“Face this world. Learn its ways, watch it, be careful of too hasty guesses at its meaning. In the end you will find clues to it all.” (H.G. Wells, “The Time Machine,” 1895)
In a 1908 collection of essays titled “New Worlds for Old,” the English writer H. G. Wells wrote that “We all have our time machines, don’t we? Those that take us back are memories…And those that carry us forward are dreams.” With an impressive written output in disciplines as diverse as history, social commentary, and fiction, Wells remains best known today as the ‘father of science fiction.’ Seventy years after Wells wrote those words, a man in the most unlikely of places took up the mantle as a purveyor of both memories and dreams, instinctively divining that, for most of us, movies are our time machines, our chief and irreplaceable gateway to dreams and memories, and our window onto the wider world. How better, after all, to learn the world’s ways than to vicariously experience other times, other places, and other ways of living through the stories projected onto the silver screen?

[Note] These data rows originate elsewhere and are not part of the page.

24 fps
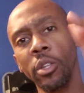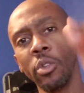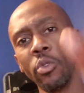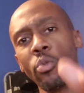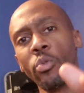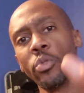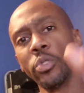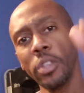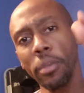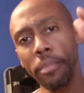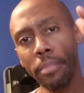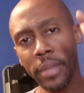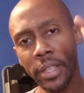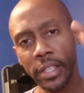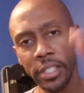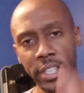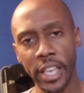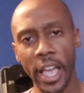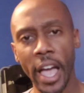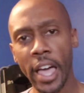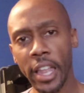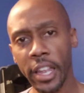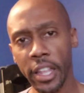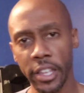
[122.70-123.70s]
a losing
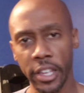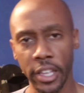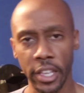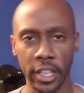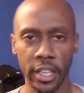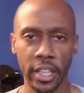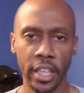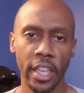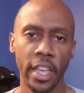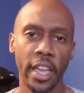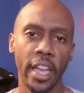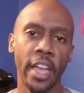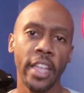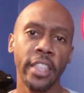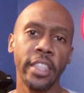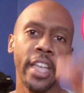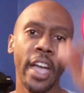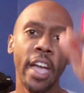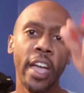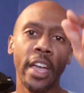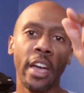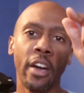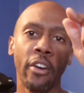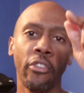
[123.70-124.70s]
mentality.
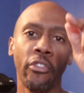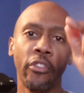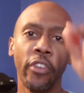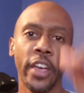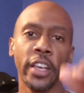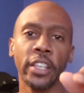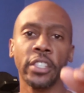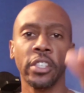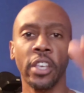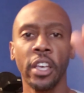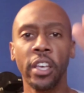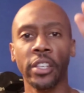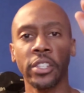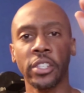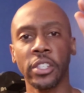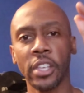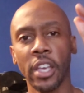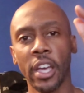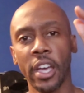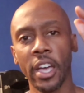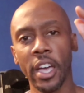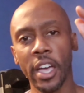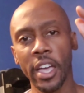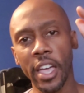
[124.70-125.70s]
And that affects
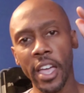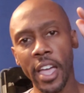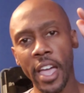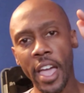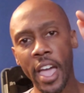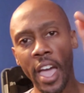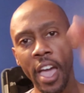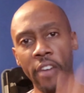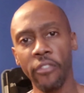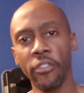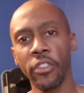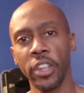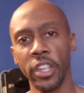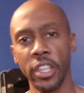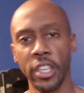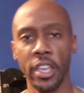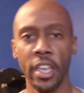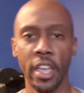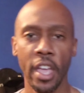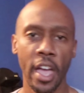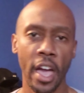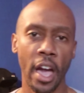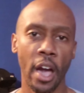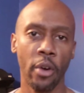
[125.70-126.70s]
us heavily
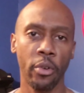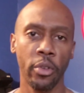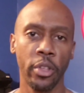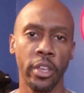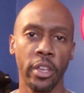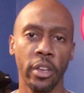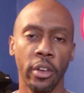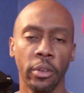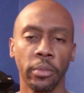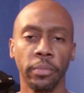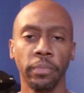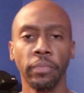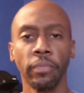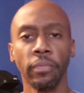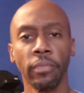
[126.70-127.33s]
out here.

As a child, Keith Stata was fascinated by the 1960 film “The Time Machine” (which won an Oscar for its Special Effects long before computer-generated imagery made such things ubiquitous). It remains one of his favourite films today (along with everything from “Cloud Atlas” to “Brother Sun, Sister Moon,” “The Umbrellas of Cherbourg,” “Soldier Blue,” and “Atlantis, the Lost Continent”). In 1978, he began building what amounts to his own figurative time machine on twenty-two acres of property situated at the junction of Haliburton, Kawartha Lakes, and Peterborough County. In its heyday, Kinmount, Ontario was home to a thriving lumber industry. Nowadays, the small municipality is home to a mere 300 souls. Yet, the surrounding expanse of forests and lakes draws thousands to its cottages, resorts, and campsites during the spring through early fall.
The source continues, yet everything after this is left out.